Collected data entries
##############################
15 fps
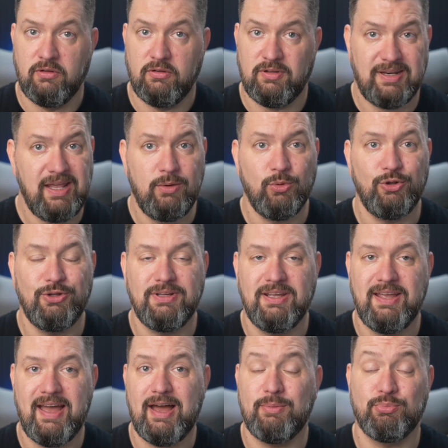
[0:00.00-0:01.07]
Today we're looking
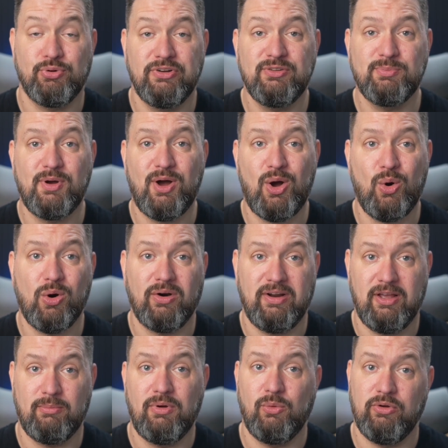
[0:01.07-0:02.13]
at Prisma
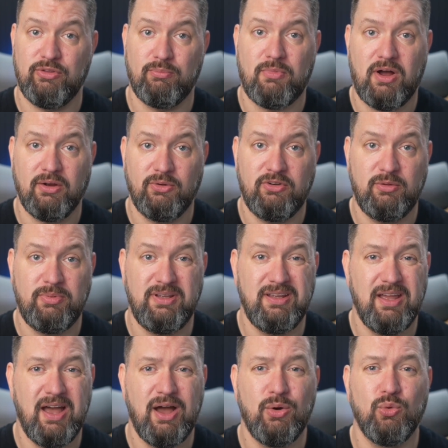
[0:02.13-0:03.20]
ORM with MongoDB,
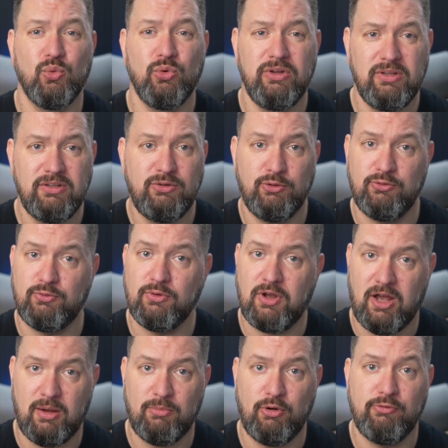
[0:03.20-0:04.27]
a really useful
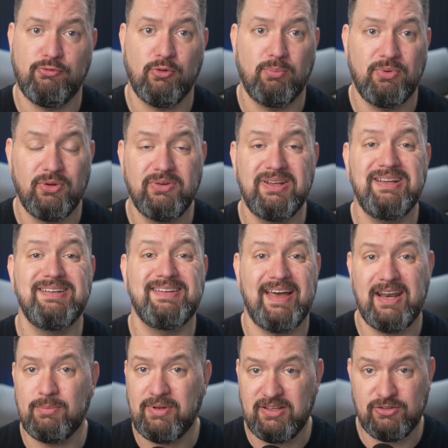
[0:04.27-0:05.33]
combo for building
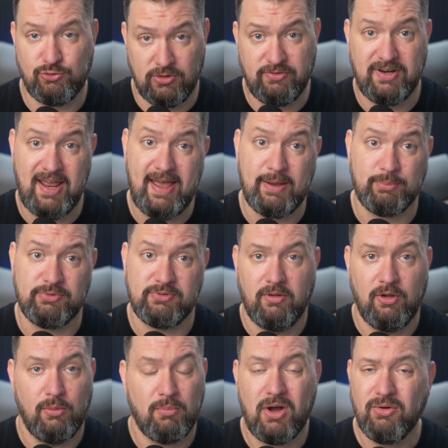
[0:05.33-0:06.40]
database-driven apps.
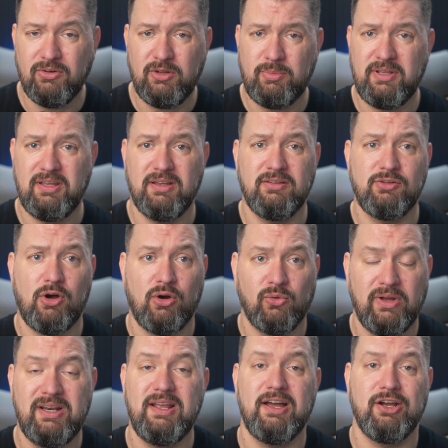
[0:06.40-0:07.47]
MongoDB is
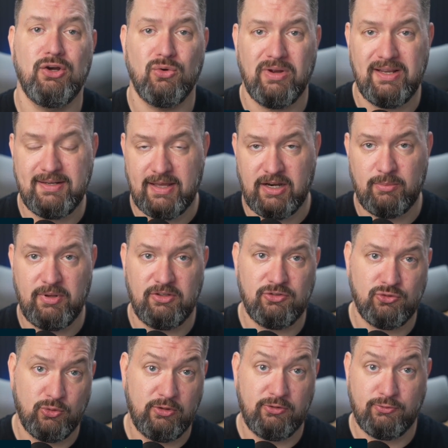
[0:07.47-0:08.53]
already a great database
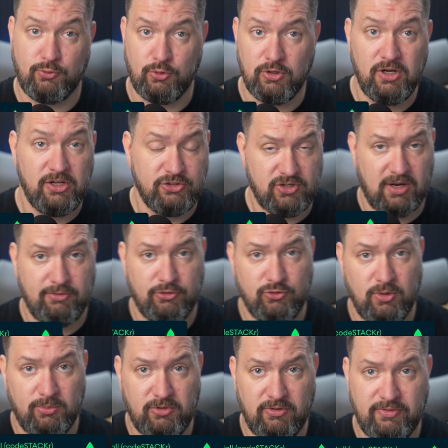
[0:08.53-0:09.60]
choice for
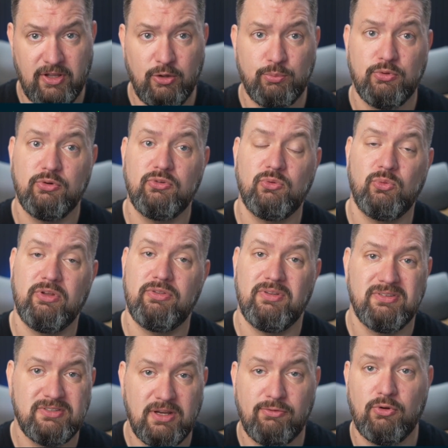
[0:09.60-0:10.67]
JavaScript developers with
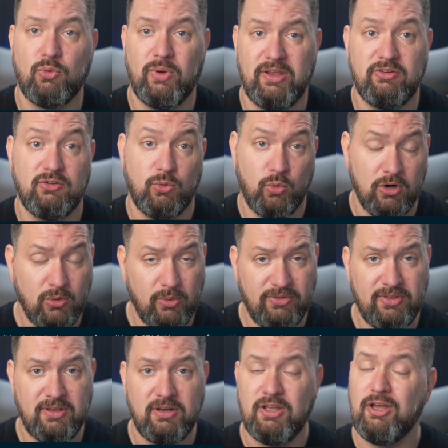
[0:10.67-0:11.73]
several ways to work with
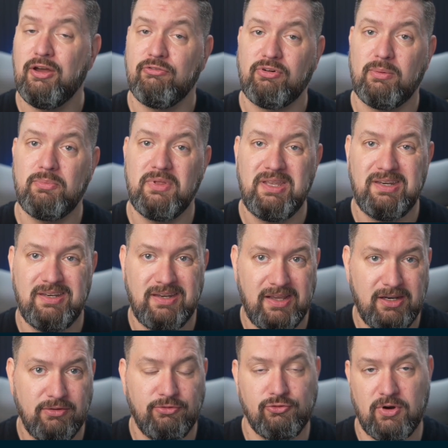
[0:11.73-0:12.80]
it, from the
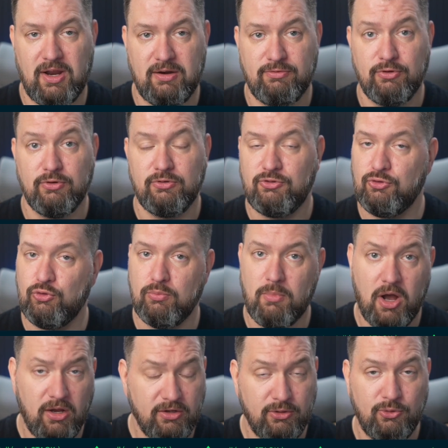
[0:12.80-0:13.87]
native driver to
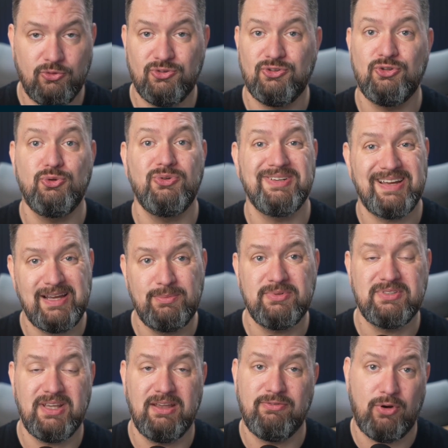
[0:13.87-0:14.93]
Mongoose to
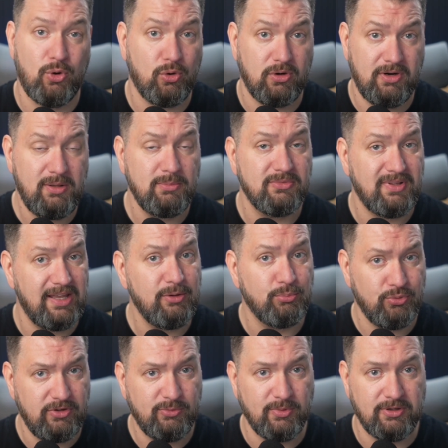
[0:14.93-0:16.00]
type-safe ORMs like
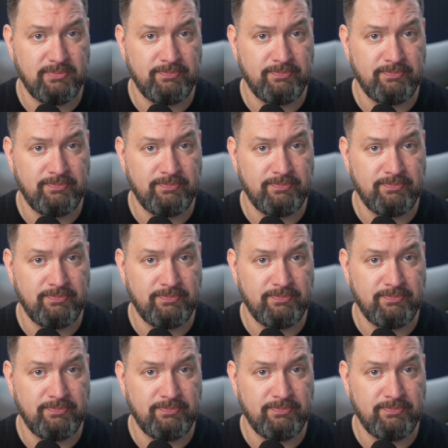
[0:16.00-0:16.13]
Prisma.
##############################
Write out each line exactly, from the one containing "[0:09.60-0:10.67]" through the end of the entries, and skip the pictures.

_Response area_
[0:09.60-0:10.67]
JavaScript developers with
[0:10.67-0:11.73]
several ways to work with
[0:11.73-0:12.80]
it, from the
[0:12.80-0:13.87]
native driver to
[0:13.87-0:14.93]
Mongoose to
[0:14.93-0:16.00]
type-safe ORMs like
[0:16.00-0:16.13]
Prisma.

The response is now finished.